Aux yeux de certains spécialistes ce n’est pas suffisant. Il convient d’y ajouter les jeunes d’âge scolaire ou universitaire, les travailleurs exposés à des contacts en grand nombre (transports et services publics, policiers, militaires, commerces…), les professions de santé et toutes les personnes appelées à être en contact avec des sujets pour qui l’infection représenterait un risque aggravé. Le Comité consultatif américain y ajoute les femmes enceintes durant la période épidémique. En France et malgré l’absence d’effets adverses néonatals observés sur plus de 2.000 femmes enceintes vaccinées, certains préfèrent l’éviter au cours du 1er trimestre.
Il y a grippe et grippe...
De nombreux germes peuvent entraîner des symptômes qui rappellent ceux de la grippe : courbatures, frissons, petite fièvre, nez bouché, gorge sensible, toux… Le malade se sent un peu grippé mais ces malaises provoqués par des bactéries ou des virus variés ne présentent pas le caractère littéralement explosif de la vraie grippe provoquée par le virus Influenza. Une forte fièvre - souvent plus de 39° - s’installe, parfois en 5 à 10 minutes. Elle est accompagnée de frissons intenses et de courbatures et le tableau va se maintenir trois jours. Après un répit qui peut durer 24 heures la fièvre reprend pour disparaître de nouveau après 3 ou 4 jours. Les antibiotiques sont inutiles. Ils n’agissent pas sur les virus. Différents médicaments spécifiques ont démontré une efficacité dans la grippe mais un seul, le zanamivir, s’est avéré efficace contre les virus du type A et du type B. Encore le traitement doit-il être mis en place dans les 36 heures suivant le début de la maladie.

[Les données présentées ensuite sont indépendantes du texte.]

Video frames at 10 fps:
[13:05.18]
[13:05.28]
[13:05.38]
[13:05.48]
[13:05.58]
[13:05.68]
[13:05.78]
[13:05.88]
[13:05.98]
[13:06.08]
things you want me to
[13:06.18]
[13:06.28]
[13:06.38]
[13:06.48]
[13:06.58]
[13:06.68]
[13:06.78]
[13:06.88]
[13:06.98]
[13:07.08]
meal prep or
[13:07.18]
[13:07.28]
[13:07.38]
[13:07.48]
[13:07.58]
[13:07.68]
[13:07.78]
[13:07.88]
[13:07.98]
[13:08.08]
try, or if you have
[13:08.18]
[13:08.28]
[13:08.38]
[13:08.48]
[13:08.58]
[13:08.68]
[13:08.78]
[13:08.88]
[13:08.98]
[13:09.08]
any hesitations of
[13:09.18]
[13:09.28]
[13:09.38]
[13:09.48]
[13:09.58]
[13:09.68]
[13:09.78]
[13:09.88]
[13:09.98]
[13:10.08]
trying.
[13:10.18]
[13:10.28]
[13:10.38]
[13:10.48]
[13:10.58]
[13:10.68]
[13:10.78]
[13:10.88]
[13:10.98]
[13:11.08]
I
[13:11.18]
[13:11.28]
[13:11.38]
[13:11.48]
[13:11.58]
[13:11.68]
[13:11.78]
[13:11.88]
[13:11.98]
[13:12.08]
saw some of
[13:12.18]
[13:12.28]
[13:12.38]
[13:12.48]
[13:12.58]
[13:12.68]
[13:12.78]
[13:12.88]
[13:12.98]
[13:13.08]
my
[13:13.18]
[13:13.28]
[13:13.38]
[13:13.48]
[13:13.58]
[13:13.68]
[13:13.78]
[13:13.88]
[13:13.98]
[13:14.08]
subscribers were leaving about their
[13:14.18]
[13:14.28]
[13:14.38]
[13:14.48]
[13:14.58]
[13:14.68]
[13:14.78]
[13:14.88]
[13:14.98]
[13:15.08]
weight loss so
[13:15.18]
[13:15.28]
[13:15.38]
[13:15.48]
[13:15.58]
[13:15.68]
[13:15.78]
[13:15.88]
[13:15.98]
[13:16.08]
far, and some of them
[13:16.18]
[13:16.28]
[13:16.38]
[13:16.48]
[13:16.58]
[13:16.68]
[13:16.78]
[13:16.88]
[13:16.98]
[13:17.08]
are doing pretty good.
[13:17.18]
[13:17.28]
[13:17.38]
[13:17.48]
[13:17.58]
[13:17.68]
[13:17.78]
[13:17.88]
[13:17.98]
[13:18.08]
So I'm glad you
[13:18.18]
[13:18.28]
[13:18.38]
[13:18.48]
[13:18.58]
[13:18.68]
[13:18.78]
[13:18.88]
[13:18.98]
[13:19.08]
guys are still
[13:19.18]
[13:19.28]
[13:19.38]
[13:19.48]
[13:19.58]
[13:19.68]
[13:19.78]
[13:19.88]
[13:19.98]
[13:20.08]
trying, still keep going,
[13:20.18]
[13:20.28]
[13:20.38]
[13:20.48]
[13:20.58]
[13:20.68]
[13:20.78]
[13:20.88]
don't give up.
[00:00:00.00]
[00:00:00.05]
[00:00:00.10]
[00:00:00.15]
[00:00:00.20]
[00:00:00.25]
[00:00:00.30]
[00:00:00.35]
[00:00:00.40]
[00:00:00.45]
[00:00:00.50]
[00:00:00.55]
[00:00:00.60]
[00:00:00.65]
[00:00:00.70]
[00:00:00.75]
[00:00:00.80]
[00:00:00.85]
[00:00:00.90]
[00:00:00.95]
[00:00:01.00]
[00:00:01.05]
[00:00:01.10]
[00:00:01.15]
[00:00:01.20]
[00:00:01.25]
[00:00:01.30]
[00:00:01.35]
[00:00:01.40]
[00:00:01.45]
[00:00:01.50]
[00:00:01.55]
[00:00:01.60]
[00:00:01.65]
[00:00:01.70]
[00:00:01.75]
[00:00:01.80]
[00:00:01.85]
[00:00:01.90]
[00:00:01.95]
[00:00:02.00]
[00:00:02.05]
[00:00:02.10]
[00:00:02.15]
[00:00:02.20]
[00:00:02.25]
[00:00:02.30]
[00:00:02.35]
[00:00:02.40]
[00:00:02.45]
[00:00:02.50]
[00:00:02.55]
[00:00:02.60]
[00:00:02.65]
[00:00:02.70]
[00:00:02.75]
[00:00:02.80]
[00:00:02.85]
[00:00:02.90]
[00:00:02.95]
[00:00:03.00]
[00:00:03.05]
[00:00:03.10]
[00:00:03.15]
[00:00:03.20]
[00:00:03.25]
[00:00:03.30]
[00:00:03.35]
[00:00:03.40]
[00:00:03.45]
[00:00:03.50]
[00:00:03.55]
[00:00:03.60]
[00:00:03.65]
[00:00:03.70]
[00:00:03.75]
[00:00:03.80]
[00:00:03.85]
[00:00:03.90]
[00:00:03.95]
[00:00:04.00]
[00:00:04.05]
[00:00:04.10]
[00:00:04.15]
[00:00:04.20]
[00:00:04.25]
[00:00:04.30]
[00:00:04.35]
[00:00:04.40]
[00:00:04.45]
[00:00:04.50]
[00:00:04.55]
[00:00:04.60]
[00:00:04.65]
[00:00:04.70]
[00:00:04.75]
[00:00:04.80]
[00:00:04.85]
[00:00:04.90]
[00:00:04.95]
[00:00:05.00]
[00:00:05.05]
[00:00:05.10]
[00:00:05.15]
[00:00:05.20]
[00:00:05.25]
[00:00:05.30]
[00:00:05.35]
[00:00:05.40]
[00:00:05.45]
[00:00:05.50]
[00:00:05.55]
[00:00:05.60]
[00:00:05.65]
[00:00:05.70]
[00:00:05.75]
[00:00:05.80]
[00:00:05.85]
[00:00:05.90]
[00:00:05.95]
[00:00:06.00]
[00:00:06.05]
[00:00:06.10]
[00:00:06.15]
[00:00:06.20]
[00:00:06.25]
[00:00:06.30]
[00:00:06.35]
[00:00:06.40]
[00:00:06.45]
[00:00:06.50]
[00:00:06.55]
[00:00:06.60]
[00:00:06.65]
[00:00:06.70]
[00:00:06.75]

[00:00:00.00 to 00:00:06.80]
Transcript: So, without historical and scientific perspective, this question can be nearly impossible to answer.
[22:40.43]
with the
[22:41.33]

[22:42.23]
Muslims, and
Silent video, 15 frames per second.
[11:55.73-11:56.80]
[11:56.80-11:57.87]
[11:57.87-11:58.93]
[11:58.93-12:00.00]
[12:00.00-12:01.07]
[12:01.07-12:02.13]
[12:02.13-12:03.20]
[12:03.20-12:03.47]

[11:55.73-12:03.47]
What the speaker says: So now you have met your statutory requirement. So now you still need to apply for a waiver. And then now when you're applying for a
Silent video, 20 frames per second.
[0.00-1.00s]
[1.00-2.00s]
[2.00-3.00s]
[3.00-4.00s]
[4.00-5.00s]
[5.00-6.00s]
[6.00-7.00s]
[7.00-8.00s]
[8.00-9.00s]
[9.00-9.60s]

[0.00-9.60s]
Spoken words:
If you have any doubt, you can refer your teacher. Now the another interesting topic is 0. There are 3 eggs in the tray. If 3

Quant à la grippe intestinale, elle ne mérite pas son nom. Caractérisée par des douleurs abdominales accompagnées de diarrhées et de nausées, elle n’est pas due à un virus grippal et ne présente pas de caractère épidémique. Cette « grippe » procède de l’abus de langage, sans doute à cause des signes de sa phase initiale - malaises, frissons, fièvre - qui apparaissent avant les troubles intestinaux.